Find the derivative of y = [x + (x + (sin(x)^{2}))^{5}]^{3} I know that power and chain rule combined uses the equation n[g(x)]^{n-1} * g'(x) I don't even really know where to start with so many layers in the equation. I can only find examples with only one power. with my attempt I got 3(5x+(sin(x))^{2})^{6} * 2sin(x)cos(x)+1
Your resulting expression for the derivative doesn't look correct. These kinds of problems with derivatives are actually very simple if you have some patience and remain consistent with notation. I'll start you off. Let [itex]u_1 = [x + (x + sin^2(x))^5][/itex] then we have that [itex]y = u_1^3[/itex]. Taking the derivative with respect to x we find that, [tex]\frac{dy}{dx} = 3u_1 * \frac{du_1}{dx} = 3u_1 \left [\frac{d}{dx}x + \frac{d}{dx}(x + sin^2(x))^5 \right ] [/tex] Now let [itex]u_2 = x + sin^2(x)[/itex] and try to evaluate the rest from here on out.
Don't be intimindated -- just work one layer at a time.

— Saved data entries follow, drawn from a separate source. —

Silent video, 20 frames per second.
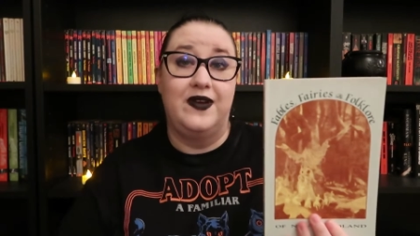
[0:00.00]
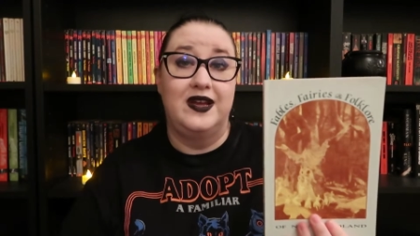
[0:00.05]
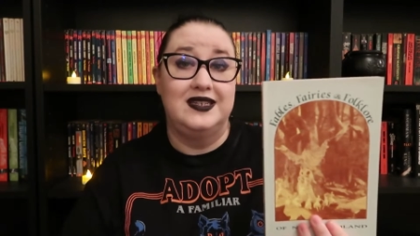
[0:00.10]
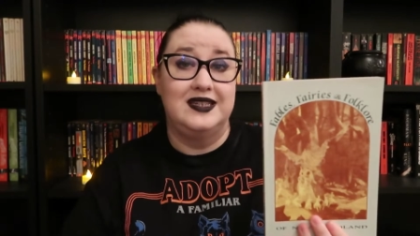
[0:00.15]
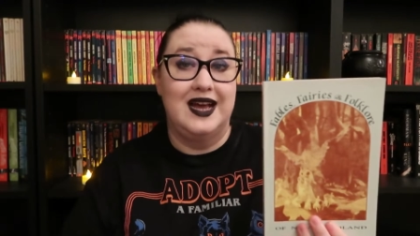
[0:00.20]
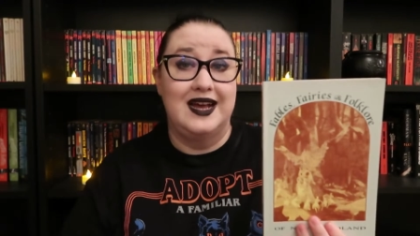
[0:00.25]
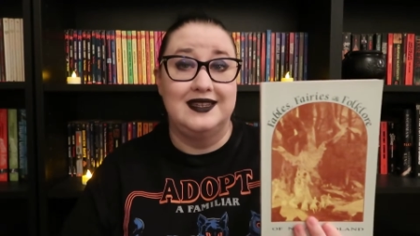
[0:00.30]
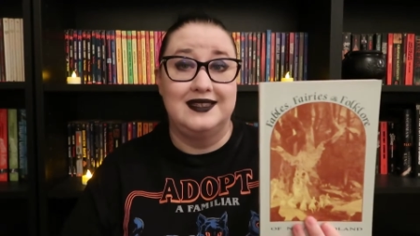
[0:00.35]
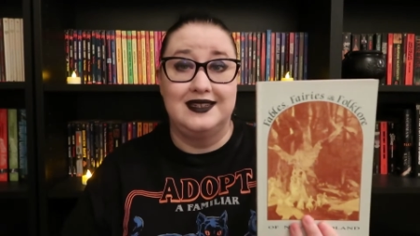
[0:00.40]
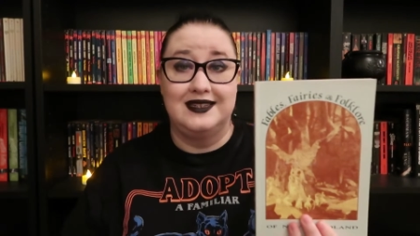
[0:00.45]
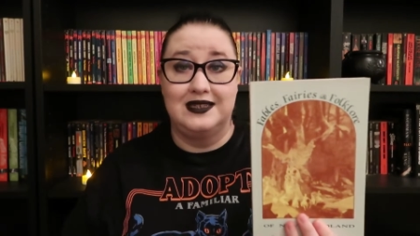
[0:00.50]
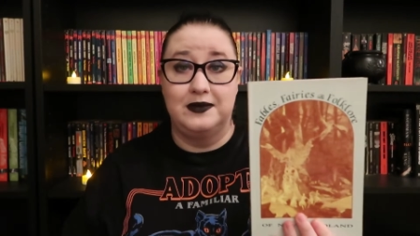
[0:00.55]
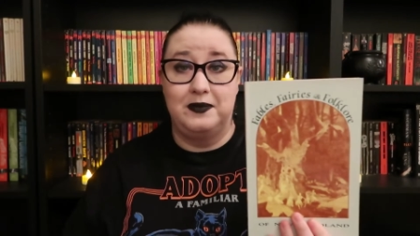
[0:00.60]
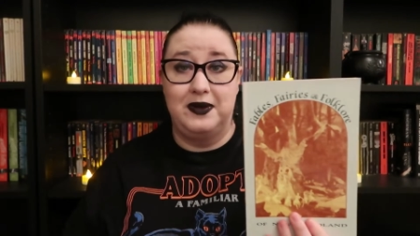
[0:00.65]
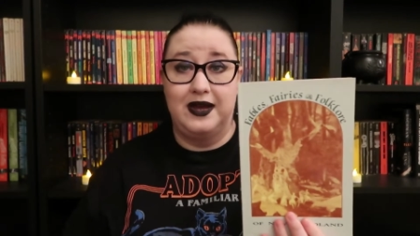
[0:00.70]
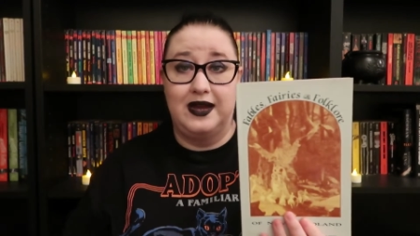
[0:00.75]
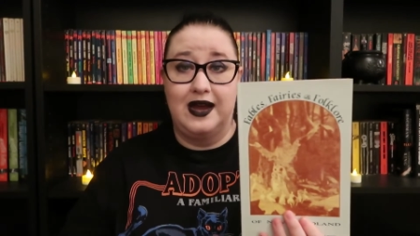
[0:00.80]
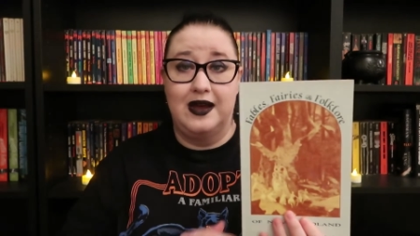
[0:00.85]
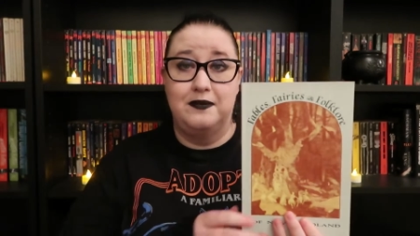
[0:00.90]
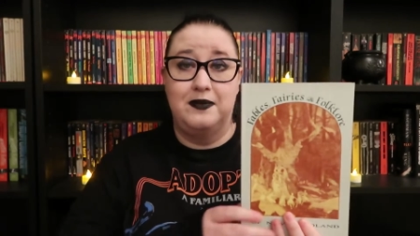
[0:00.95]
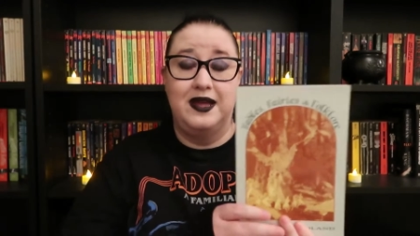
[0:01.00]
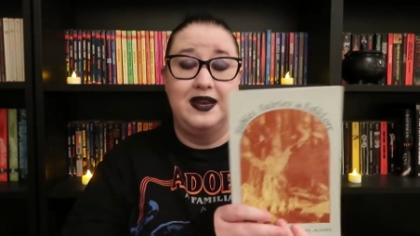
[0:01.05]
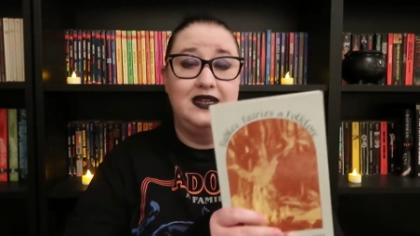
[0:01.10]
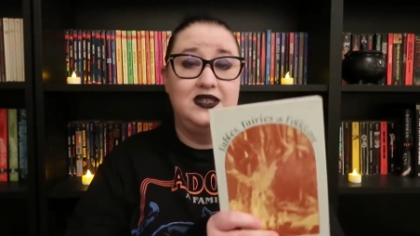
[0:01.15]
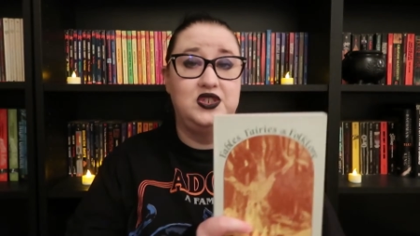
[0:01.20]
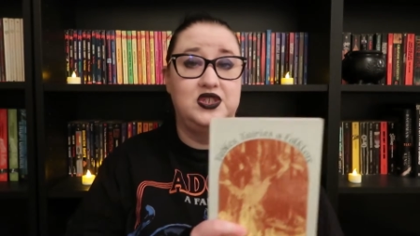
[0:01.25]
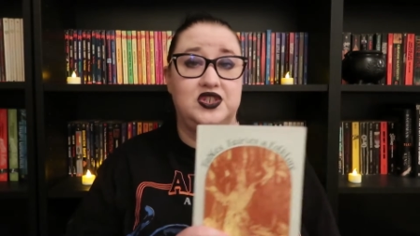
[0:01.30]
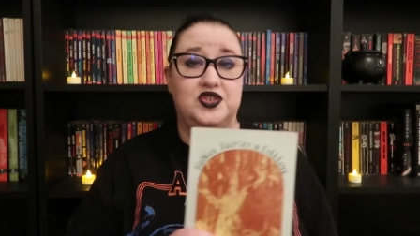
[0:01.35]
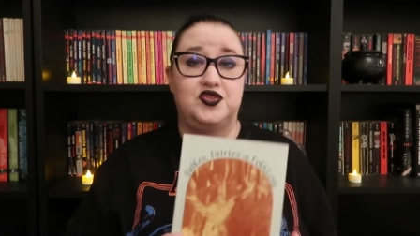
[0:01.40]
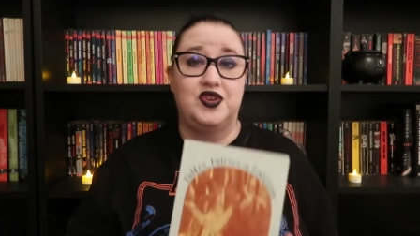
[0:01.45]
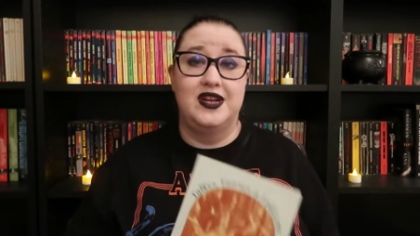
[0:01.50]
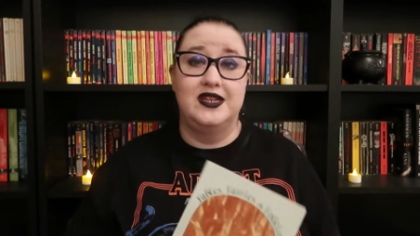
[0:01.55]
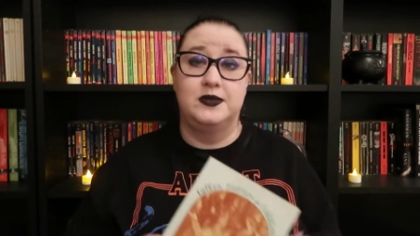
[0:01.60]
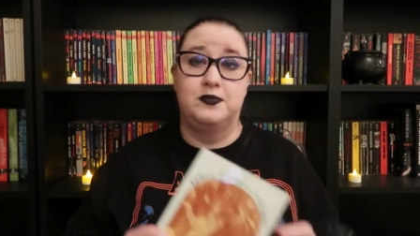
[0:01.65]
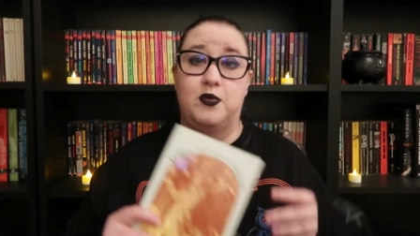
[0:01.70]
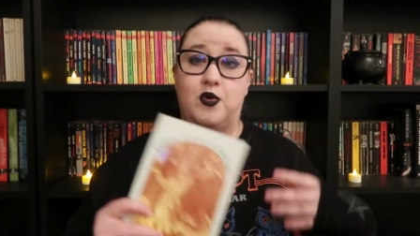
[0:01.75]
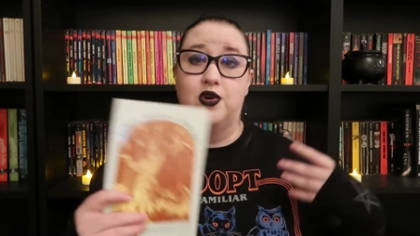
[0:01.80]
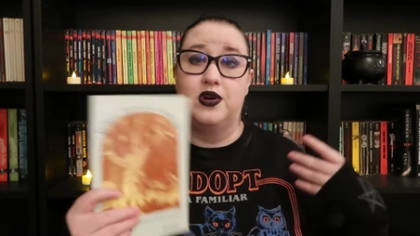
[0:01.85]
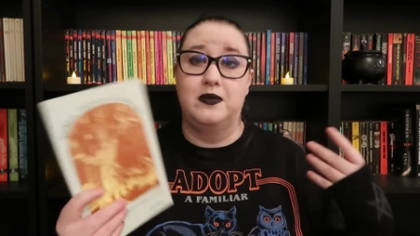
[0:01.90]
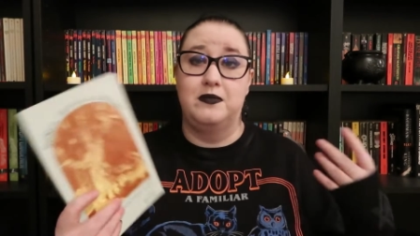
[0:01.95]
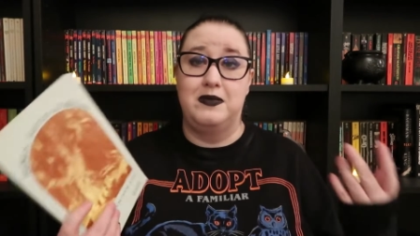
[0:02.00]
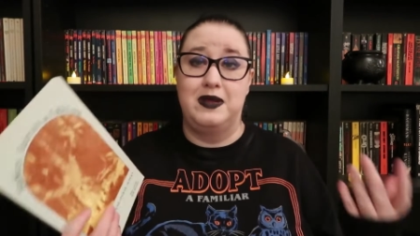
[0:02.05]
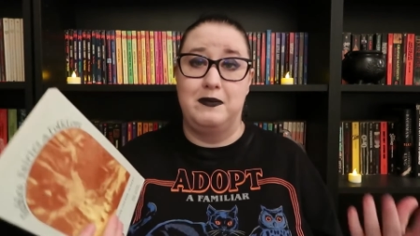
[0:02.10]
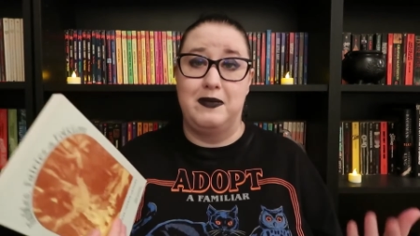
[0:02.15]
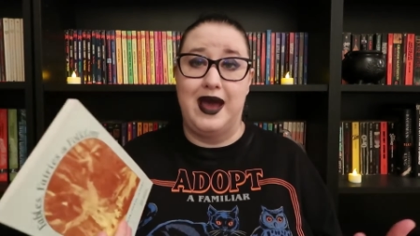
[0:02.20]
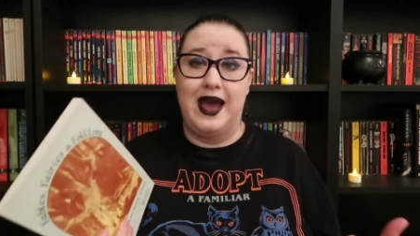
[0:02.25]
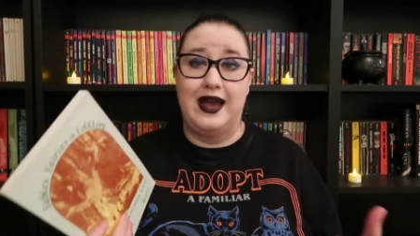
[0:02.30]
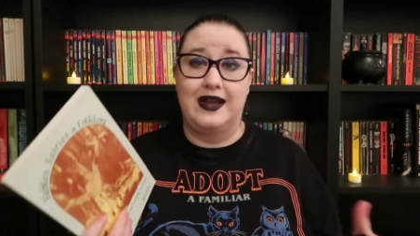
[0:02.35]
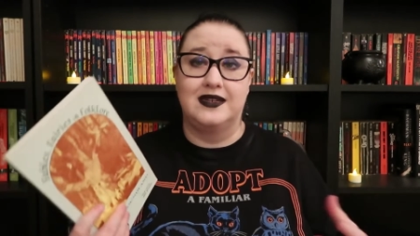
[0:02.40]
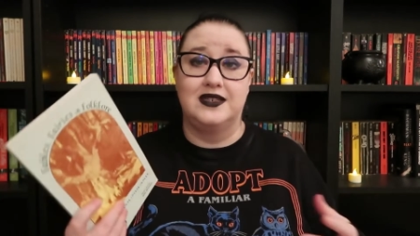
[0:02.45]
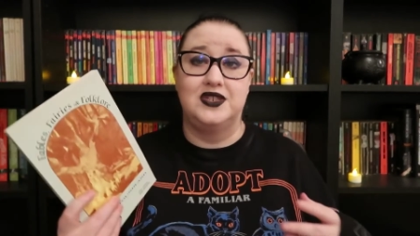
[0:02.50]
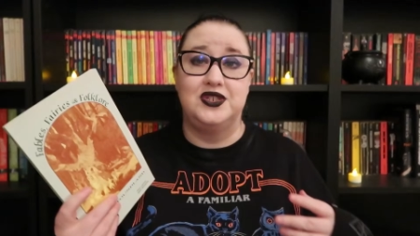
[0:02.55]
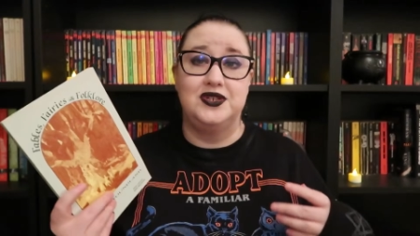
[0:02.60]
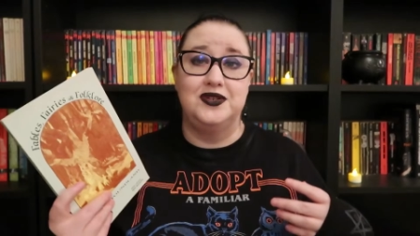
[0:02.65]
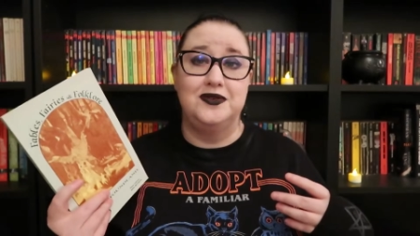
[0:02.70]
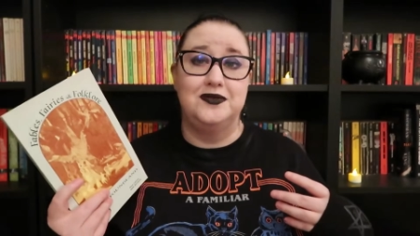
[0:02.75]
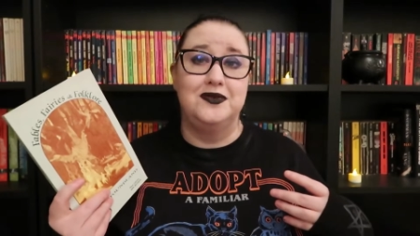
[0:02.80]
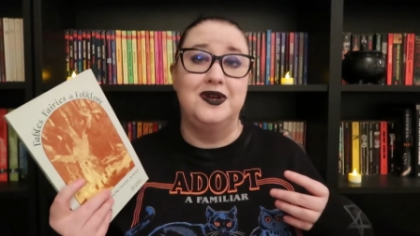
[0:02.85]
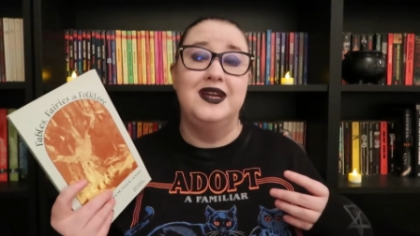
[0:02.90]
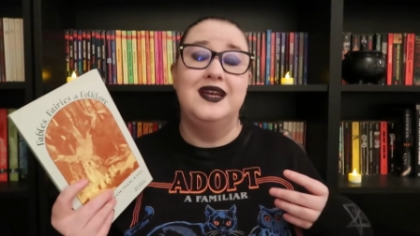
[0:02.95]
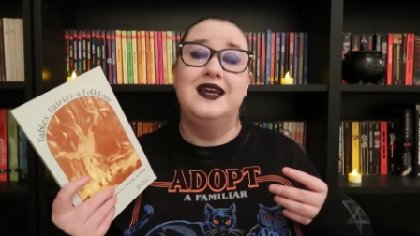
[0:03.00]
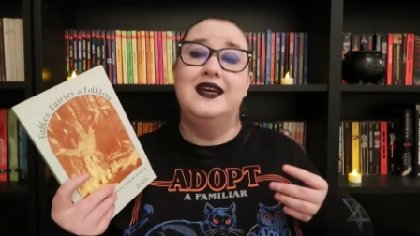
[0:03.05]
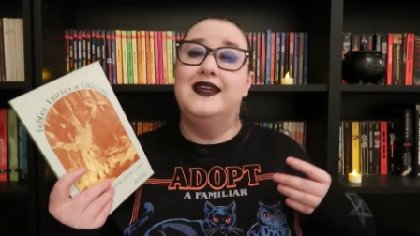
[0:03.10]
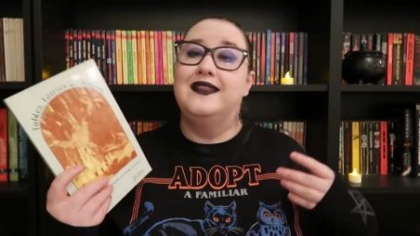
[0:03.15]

fantastic to pick up and it just transported me back to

As you work through the calculation, you may find it useful to give temporary names to subexpressions (as jgens has done) to help you focus on the part you're working on.

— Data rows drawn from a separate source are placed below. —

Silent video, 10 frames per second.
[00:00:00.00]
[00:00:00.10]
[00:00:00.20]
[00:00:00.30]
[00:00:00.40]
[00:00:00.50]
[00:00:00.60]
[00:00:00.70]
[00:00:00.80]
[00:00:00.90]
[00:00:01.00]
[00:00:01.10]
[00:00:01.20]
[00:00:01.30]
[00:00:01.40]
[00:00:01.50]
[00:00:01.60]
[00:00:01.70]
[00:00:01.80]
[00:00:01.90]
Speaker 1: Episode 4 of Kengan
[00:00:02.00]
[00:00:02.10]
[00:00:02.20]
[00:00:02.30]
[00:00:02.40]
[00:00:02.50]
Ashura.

Start by substituting t=x + (x + (sin(x)^{2}))^{5} y=t^{3} Now y' = (t^{3})' * t' (t^{3})' is easy to find. The only problem is t' =x' + ((x + (sin(x))^{2})^{5})' x' is easy to find. Now your problem is z=x + (sin(x))^{2}. Again find the derivate using the chain rule, and go forward. After nothings left, you will go backward and find the derivative of the equation. Regards.